1 mL contains 261 mcg ipratropium bromide + 500 mcg fenoterol hydrobromide (20 drops = 1 mL).
Dosage and administration: Treatment should be initiated and administered under medical supervision, e.g. in the hospital setting. Home based treatment can be recommended in patients when a low dose rapid acting beta-agonist bronchodilator such as BERODUAL metered dose inhaler has been insufficient in providing relief after consultation with an experienced physician. It can also be recommended in patients who are in need for nebuliser treatment for other reasons e.g. handling issues of metered dose inhaler or requirement of higher doses in experienced patients.
The treatment with the solution for inhalation should always be started with the lowest recommended dose. The dosage should be adapted to the individual requirements and tailored according to the severity of the acute episode.
Administration should be stopped when sufficient symptom relief is achieved.
The following dosages are recommended: Adults (including elderly) and adolescents >12 years of age: Acute episodes of bronchospasm: Depending on the severity of the acute episode doses ranging between 261 mcg ipratropium bromide/500 mcg fenoterol hydrobromide (i.e. 1 mL = 20 drops) and 652.5 mcg ipratropium bromide/1250 mcg fenoterol hydrobromide (i.e. 2.5 mL = 50 drops) may be used. In exceptional particular severe cases doses up to 1044 mcg ipratropium bromide/2000 mcg fenoterol hydrobromide (i.e. 4 mL = 80 drops) may be used.
Children 6 - 12 years: Acute asthma episodes: Depending on the severity of the acute episode and age doses ranging between 130.5 mcg ipratropium bromide/250 mcg fenoterol hydrobromide (i.e. 0.5 mL = 10 drops) and 522 mcg ipratropium bromide/1000 mcg fenoterol hydrobromide (i.e. 2 mL = 40 drops) may be used.
Children < 6 years (below 22 kg body weight): Because there is limited information in this age group the following dose is recommended to be given under medical supervision only: About 26.1 mcg ipratropium bromide/50 mcg fenoterol hydrobromide (i.e. 0.1 mL = 2 drops) per kg body weight = up to a maximum of 0.5 mL (=10 drops).
Instructions for use: The solution for inhalation is intended only for inhalation with suitable nebulising devices and must not be taken orally.
The recommended dose is to be diluted with physiological saline to a final volume of 3 - 4 mL and nebulised and inhaled until sufficient symptom relief is achieved.
BERODUAL solution for inhalation may, however, not be diluted with distilled water.
The solution should be freshly diluted each time before use; any residual diluted solution should be discarded.
The diluted solution should be inhaled directly after preparation of the solution.
The duration of inhalation can be controlled by the dilution volume.
BERODUAL solution for inhalation can be administered using a range of commercially available nebulising devices.
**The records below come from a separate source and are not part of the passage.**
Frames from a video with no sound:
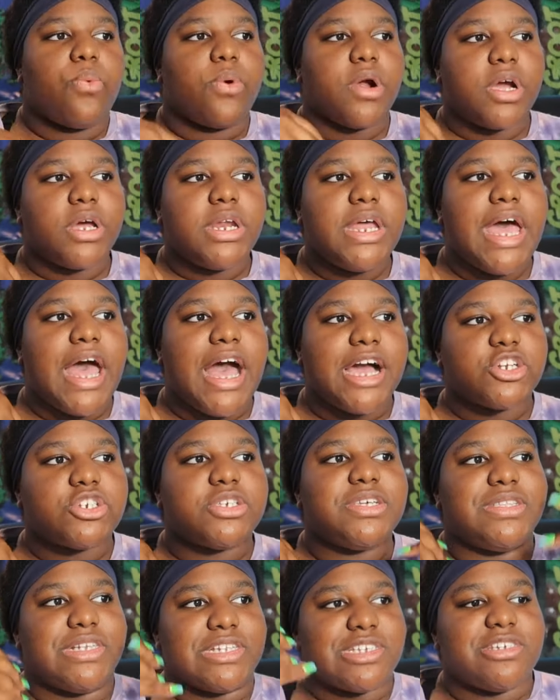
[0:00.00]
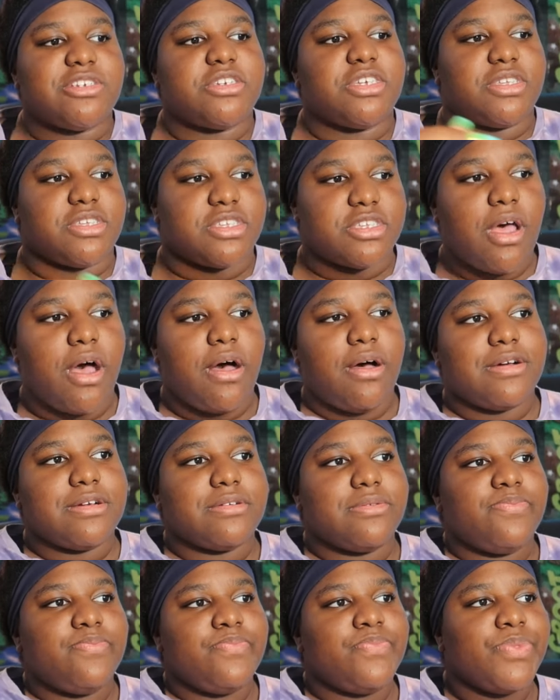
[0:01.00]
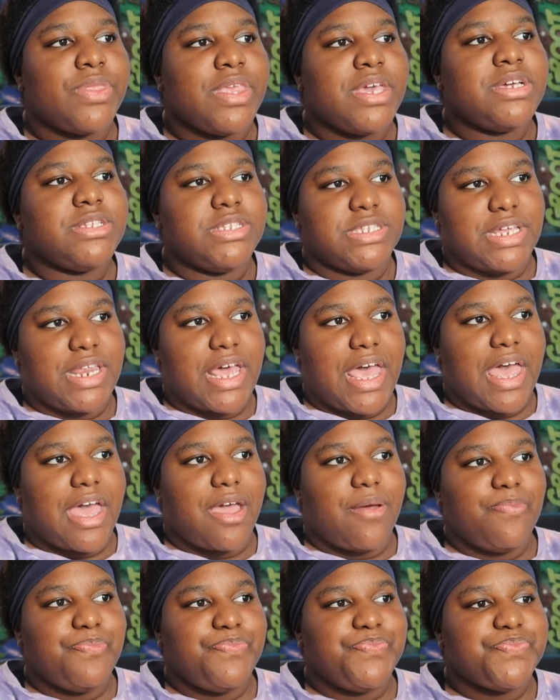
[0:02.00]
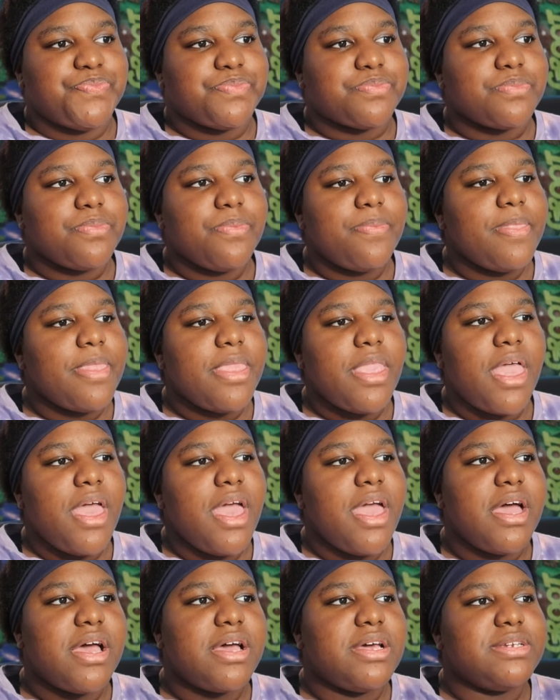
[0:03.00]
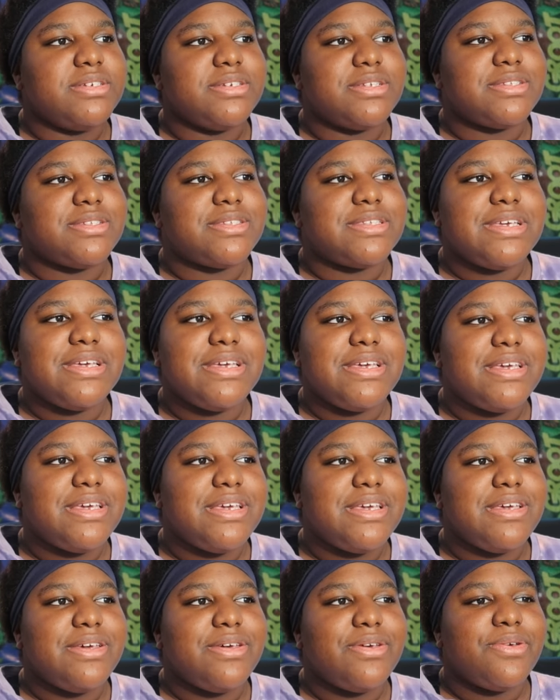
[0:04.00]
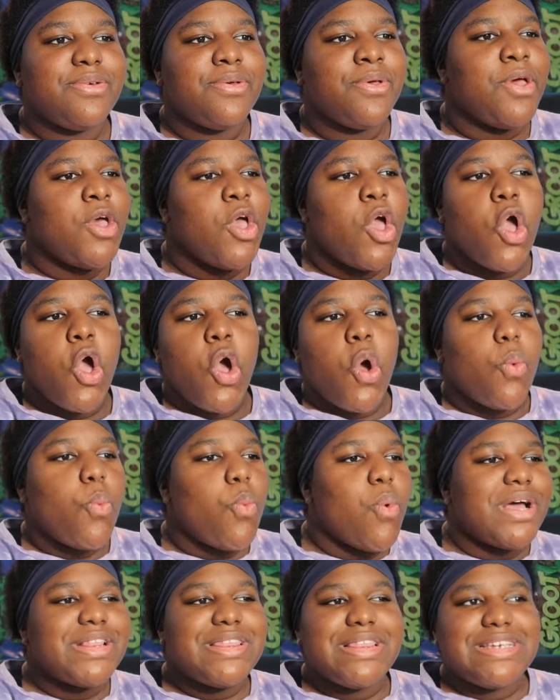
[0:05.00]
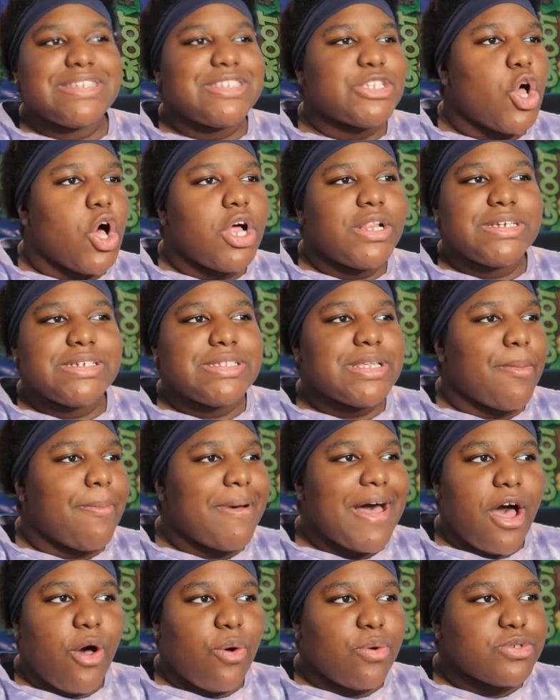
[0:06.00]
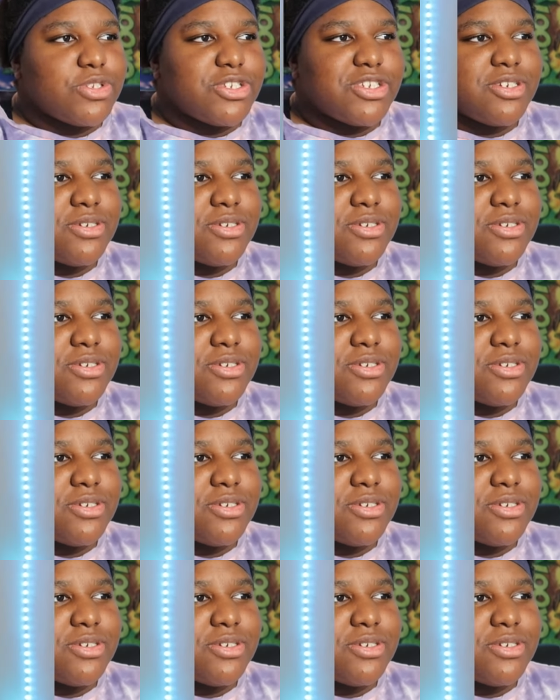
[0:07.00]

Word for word: We're gonna actually listen to the song today and see what this all is about.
The lung and systemic drug exposure is dependent on the nebuliser used and may be higher than with BERODUAL metered dose aerosol depending on the efficiency of the device.
Where wall oxygen is available the solution is best administered at a flow rate of 6 - 8 litres per minute.
The instructions provided by the manufacturer of the nebulising device for proper care, maintenance and cleaning of the equipment should be followed.